## What to do
Transcribe every entry verbatim; omit pictures.

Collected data
————

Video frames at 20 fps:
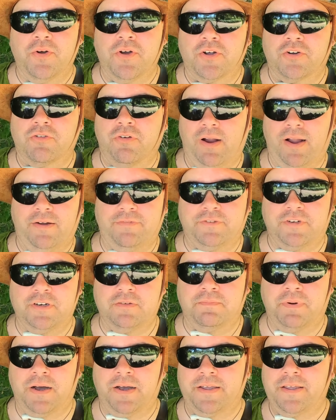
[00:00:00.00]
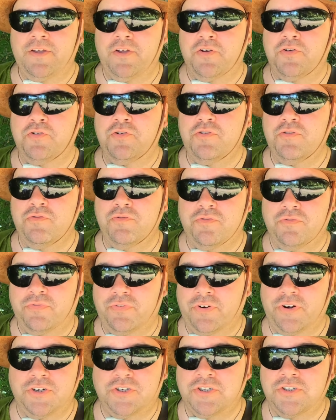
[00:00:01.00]
crafted by nude
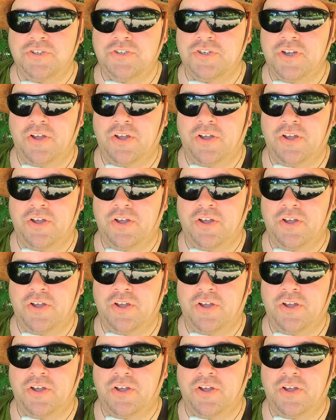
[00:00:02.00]
virgins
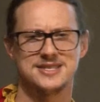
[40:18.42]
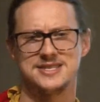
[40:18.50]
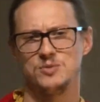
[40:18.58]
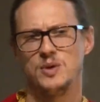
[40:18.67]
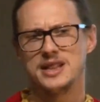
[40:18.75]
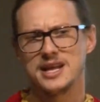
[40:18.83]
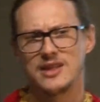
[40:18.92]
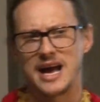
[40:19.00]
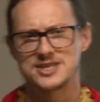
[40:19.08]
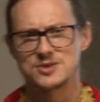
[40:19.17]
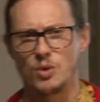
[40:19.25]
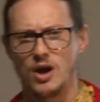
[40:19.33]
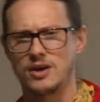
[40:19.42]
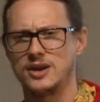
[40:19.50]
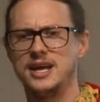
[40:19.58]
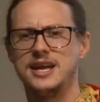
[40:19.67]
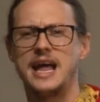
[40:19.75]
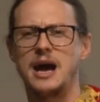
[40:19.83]
I could see when they last
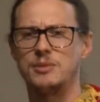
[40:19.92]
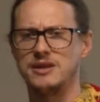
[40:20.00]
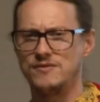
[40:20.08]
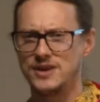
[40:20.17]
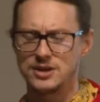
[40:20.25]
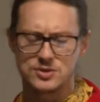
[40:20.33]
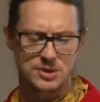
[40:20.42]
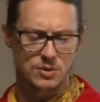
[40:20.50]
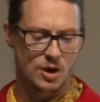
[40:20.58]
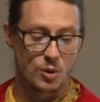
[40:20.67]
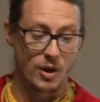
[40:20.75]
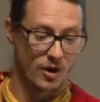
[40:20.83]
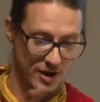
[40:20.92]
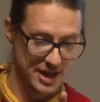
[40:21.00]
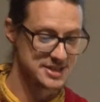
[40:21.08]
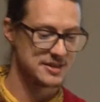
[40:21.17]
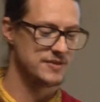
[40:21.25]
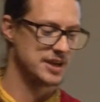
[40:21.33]
logged in, how many videos, oh well, I'll
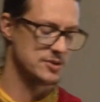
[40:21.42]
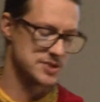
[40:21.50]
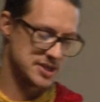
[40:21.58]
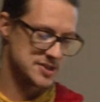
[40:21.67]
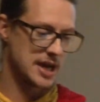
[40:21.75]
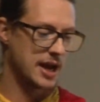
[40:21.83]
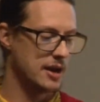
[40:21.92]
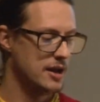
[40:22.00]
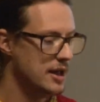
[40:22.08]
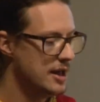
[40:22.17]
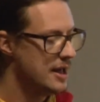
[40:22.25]
get to the videos in a second.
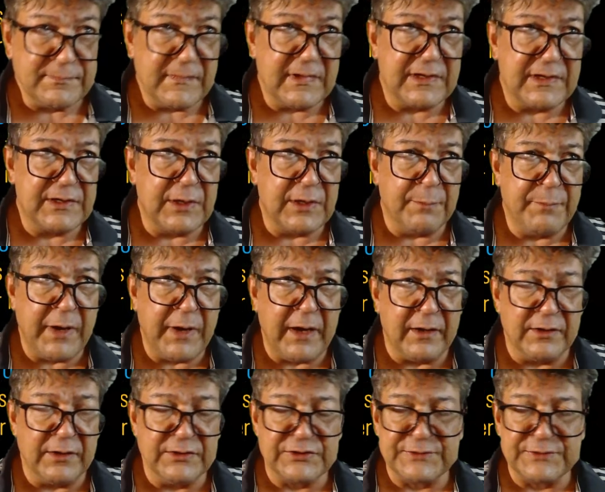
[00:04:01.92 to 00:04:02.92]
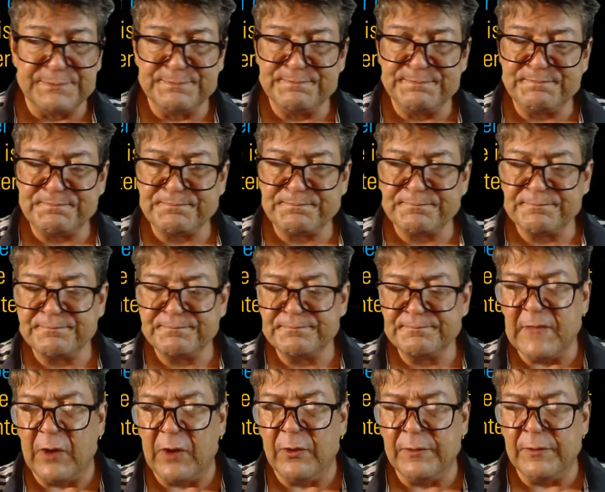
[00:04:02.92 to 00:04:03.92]
Compares,
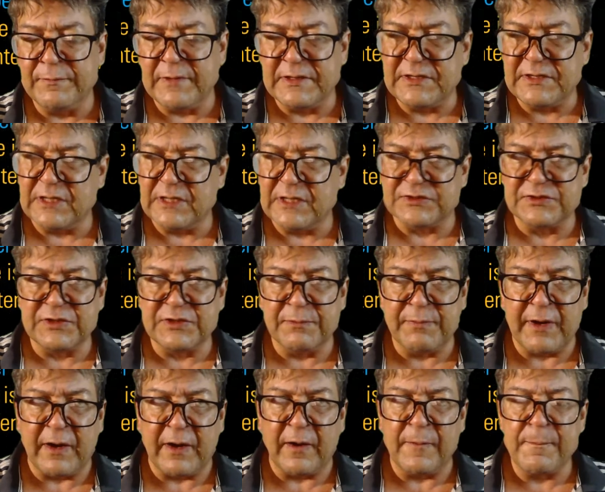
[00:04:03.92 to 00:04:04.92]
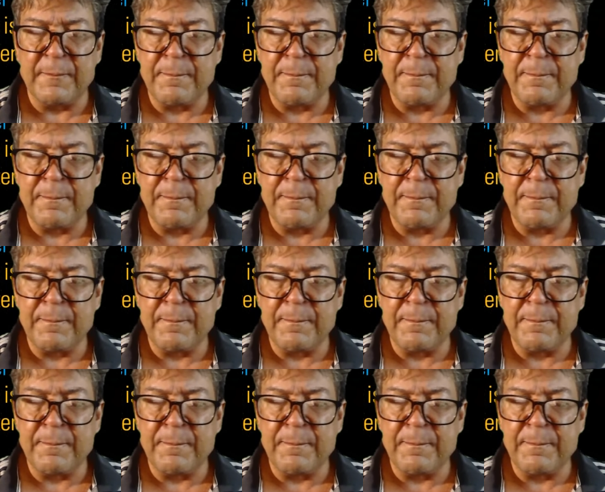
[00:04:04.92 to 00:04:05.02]
no, it doesn't compare.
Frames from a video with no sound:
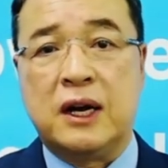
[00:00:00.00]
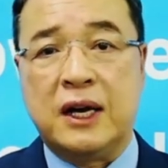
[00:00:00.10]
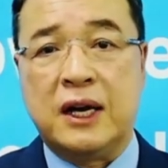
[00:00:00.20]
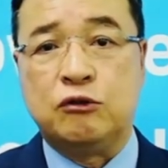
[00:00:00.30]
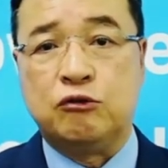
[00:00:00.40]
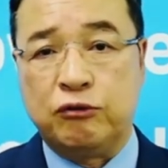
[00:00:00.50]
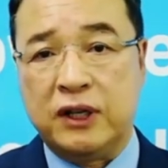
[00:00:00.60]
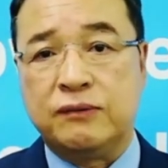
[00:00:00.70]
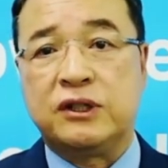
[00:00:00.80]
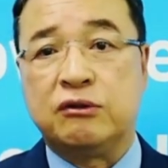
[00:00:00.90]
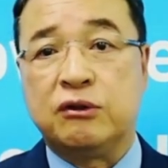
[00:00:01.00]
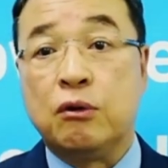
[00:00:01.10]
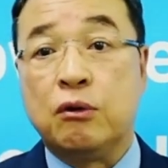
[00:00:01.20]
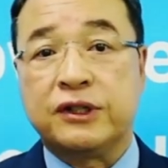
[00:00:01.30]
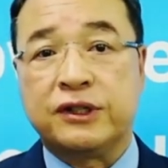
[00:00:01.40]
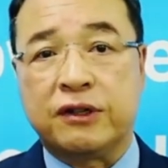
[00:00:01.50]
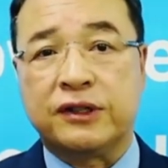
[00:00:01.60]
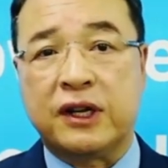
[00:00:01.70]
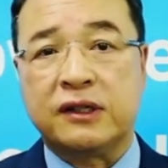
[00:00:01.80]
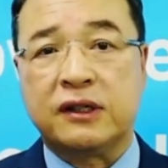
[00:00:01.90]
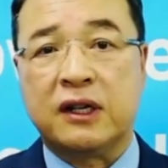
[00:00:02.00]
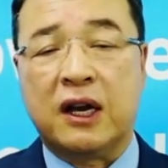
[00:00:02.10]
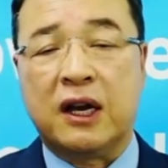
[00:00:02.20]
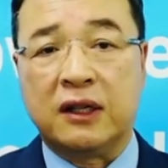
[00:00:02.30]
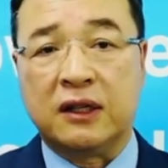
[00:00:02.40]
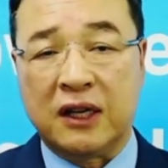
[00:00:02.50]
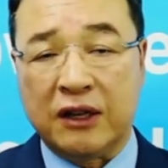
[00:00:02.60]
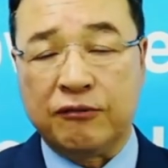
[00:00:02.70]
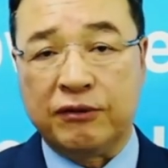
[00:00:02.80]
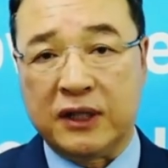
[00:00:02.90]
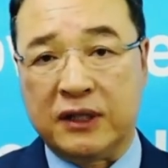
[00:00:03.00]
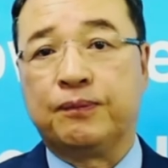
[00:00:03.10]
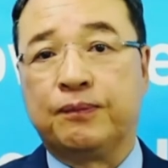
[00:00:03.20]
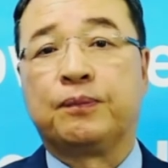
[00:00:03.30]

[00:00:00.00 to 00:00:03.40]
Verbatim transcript: and dreams to go to success and get freedom.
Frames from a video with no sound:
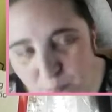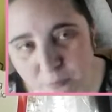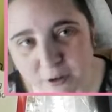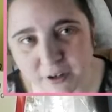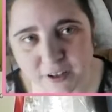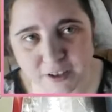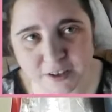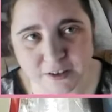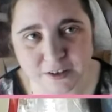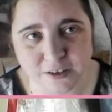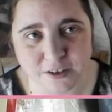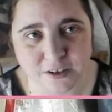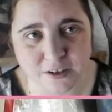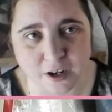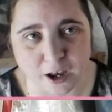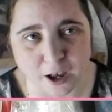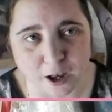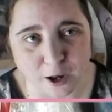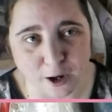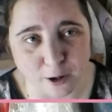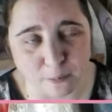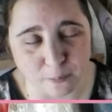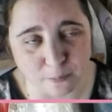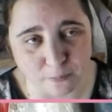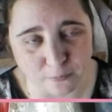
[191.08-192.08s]
my
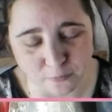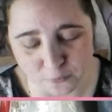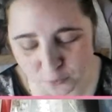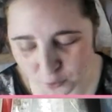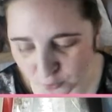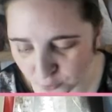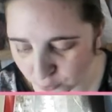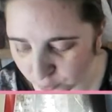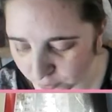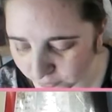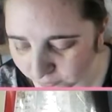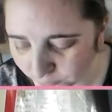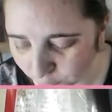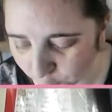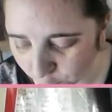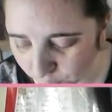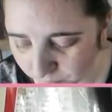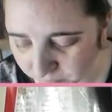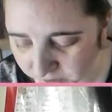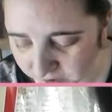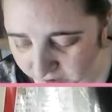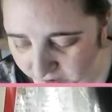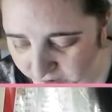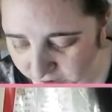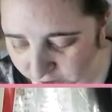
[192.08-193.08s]
order form
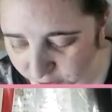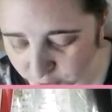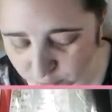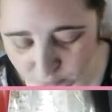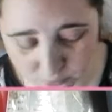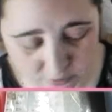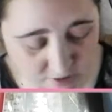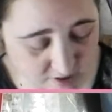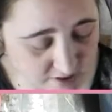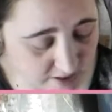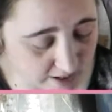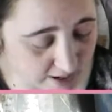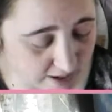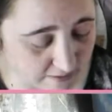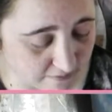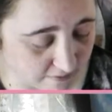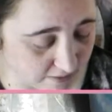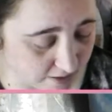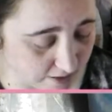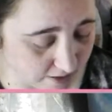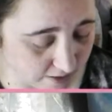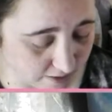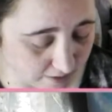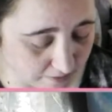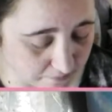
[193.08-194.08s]
it's actually called scary
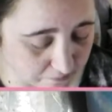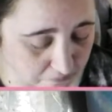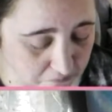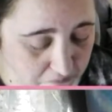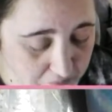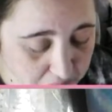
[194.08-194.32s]
kitten.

————

## Response to this task
Video frames at 20 fps:
[00:00:00.00]
[00:00:01.00]
crafted by nude
[00:00:02.00]
virgins
[40:18.42]
[40:18.50]
[40:18.58]
[40:18.67]
[40:18.75]
[40:18.83]
[40:18.92]
[40:19.00]
[40:19.08]
[40:19.17]
[40:19.25]
[40:19.33]
[40:19.42]
[40:19.50]
[40:19.58]
[40:19.67]
[40:19.75]
[40:19.83]
I could see when they last
[40:19.92]
[40:20.00]
[40:20.08]
[40:20.17]
[40:20.25]
[40:20.33]
[40:20.42]
[40:20.50]
[40:20.58]
[40:20.67]
[40:20.75]
[40:20.83]
[40:20.92]
[40:21.00]
[40:21.08]
[40:21.17]
[40:21.25]
[40:21.33]
logged in, how many videos, oh well, I'll
[40:21.42]
[40:21.50]
[40:21.58]
[40:21.67]
[40:21.75]
[40:21.83]
[40:21.92]
[40:22.00]
[40:22.08]
[40:22.17]
[40:22.25]
get to the videos in a second.
[00:04:01.92 to 00:04:02.92]
[00:04:02.92 to 00:04:03.92]
Compares,
[00:04:03.92 to 00:04:04.92]
[00:04:04.92 to 00:04:05.02]
no, it doesn't compare.
Frames from a video with no sound:
[00:00:00.00]
[00:00:00.10]
[00:00:00.20]
[00:00:00.30]
[00:00:00.40]
[00:00:00.50]
[00:00:00.60]
[00:00:00.70]
[00:00:00.80]
[00:00:00.90]
[00:00:01.00]
[00:00:01.10]
[00:00:01.20]
[00:00:01.30]
[00:00:01.40]
[00:00:01.50]
[00:00:01.60]
[00:00:01.70]
[00:00:01.80]
[00:00:01.90]
[00:00:02.00]
[00:00:02.10]
[00:00:02.20]
[00:00:02.30]
[00:00:02.40]
[00:00:02.50]
[00:00:02.60]
[00:00:02.70]
[00:00:02.80]
[00:00:02.90]
[00:00:03.00]
[00:00:03.10]
[00:00:03.20]
[00:00:03.30]

[00:00:00.00 to 00:00:03.40]
Verbatim transcript: and dreams to go to success and get freedom.
Frames from a video with no sound:
[191.08-192.08s]
my
[192.08-193.08s]
order form
[193.08-194.08s]
it's actually called scary
[194.08-194.32s]
kitten.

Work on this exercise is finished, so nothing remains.